• _Your instructions_
What is needed is an exact repeat of the lines from the one holding "(0.00 s to 1.00 s)" through the final line of the data, with no pictures.

Dataset entries:
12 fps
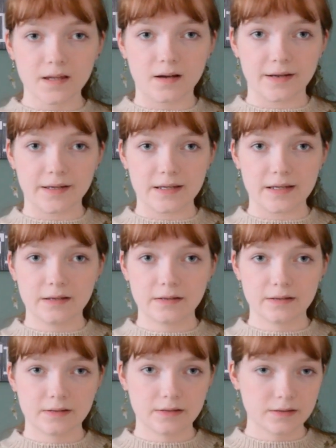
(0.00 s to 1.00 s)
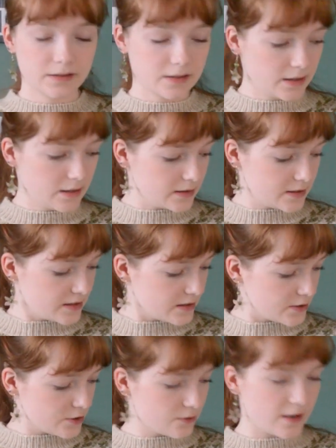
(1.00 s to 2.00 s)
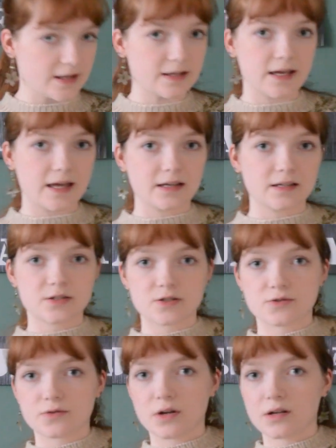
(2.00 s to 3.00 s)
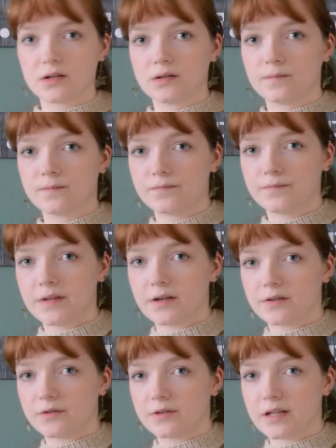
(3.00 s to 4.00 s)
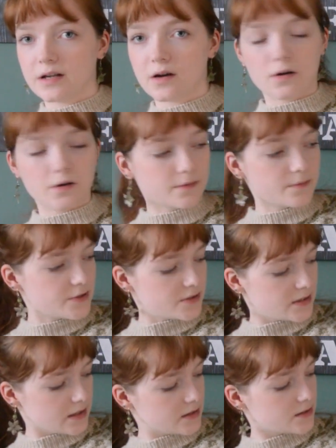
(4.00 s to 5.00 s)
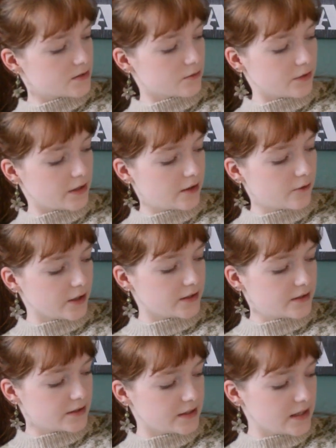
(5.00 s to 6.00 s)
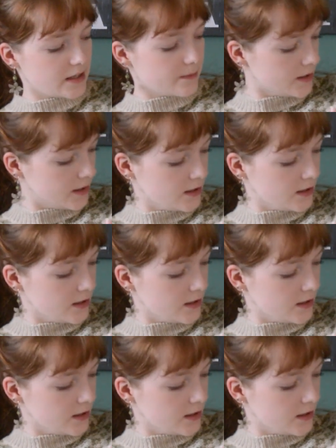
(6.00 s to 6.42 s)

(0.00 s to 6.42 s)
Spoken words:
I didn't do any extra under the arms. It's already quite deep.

• _Exercise solution_
(0.00 s to 1.00 s)
(1.00 s to 2.00 s)
(2.00 s to 3.00 s)
(3.00 s to 4.00 s)
(4.00 s to 5.00 s)
(5.00 s to 6.00 s)
(6.00 s to 6.42 s)

(0.00 s to 6.42 s)
Spoken words:
I didn't do any extra under the arms. It's already quite deep.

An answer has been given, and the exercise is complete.